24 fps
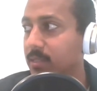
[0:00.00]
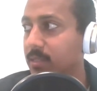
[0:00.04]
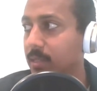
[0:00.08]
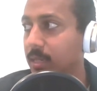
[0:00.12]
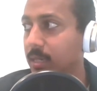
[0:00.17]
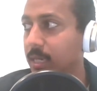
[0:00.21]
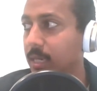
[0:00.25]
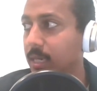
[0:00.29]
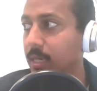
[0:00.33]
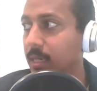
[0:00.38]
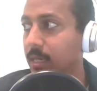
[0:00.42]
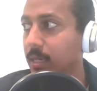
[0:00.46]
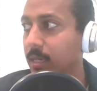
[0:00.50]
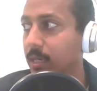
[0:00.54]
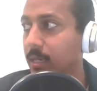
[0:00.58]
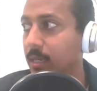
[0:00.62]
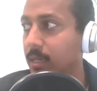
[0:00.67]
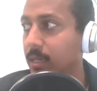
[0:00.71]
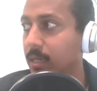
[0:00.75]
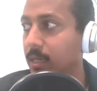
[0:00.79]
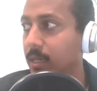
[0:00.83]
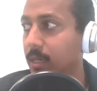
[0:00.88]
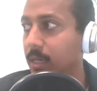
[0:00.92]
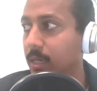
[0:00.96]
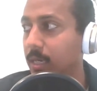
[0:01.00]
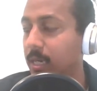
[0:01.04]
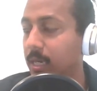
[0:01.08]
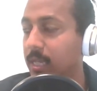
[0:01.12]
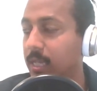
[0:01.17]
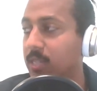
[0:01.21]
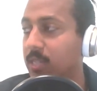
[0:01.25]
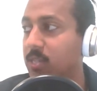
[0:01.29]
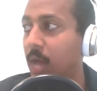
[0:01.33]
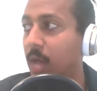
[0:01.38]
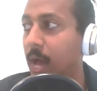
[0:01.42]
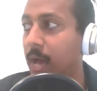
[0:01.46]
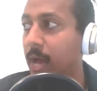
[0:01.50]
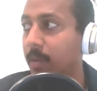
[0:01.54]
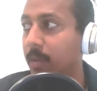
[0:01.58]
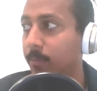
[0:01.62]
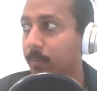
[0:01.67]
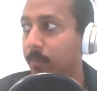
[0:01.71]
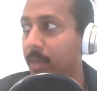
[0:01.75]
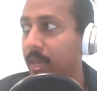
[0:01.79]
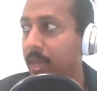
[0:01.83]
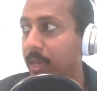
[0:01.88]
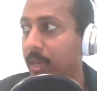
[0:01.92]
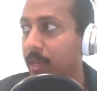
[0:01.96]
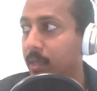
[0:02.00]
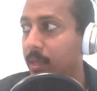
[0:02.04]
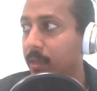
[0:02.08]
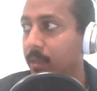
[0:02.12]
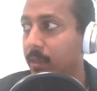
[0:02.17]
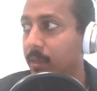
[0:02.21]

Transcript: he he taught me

################

* **Action item**
The answer must be the full listing retyped exactly, with no pictures in it.

* **Written solution**
24 fps
[0:00.00]
[0:00.04]
[0:00.08]
[0:00.12]
[0:00.17]
[0:00.21]
[0:00.25]
[0:00.29]
[0:00.33]
[0:00.38]
[0:00.42]
[0:00.46]
[0:00.50]
[0:00.54]
[0:00.58]
[0:00.62]
[0:00.67]
[0:00.71]
[0:00.75]
[0:00.79]
[0:00.83]
[0:00.88]
[0:00.92]
[0:00.96]
[0:01.00]
[0:01.04]
[0:01.08]
[0:01.12]
[0:01.17]
[0:01.21]
[0:01.25]
[0:01.29]
[0:01.33]
[0:01.38]
[0:01.42]
[0:01.46]
[0:01.50]
[0:01.54]
[0:01.58]
[0:01.62]
[0:01.67]
[0:01.71]
[0:01.75]
[0:01.79]
[0:01.83]
[0:01.88]
[0:01.92]
[0:01.96]
[0:02.00]
[0:02.04]
[0:02.08]
[0:02.12]
[0:02.17]
[0:02.21]

Transcript: he he taught me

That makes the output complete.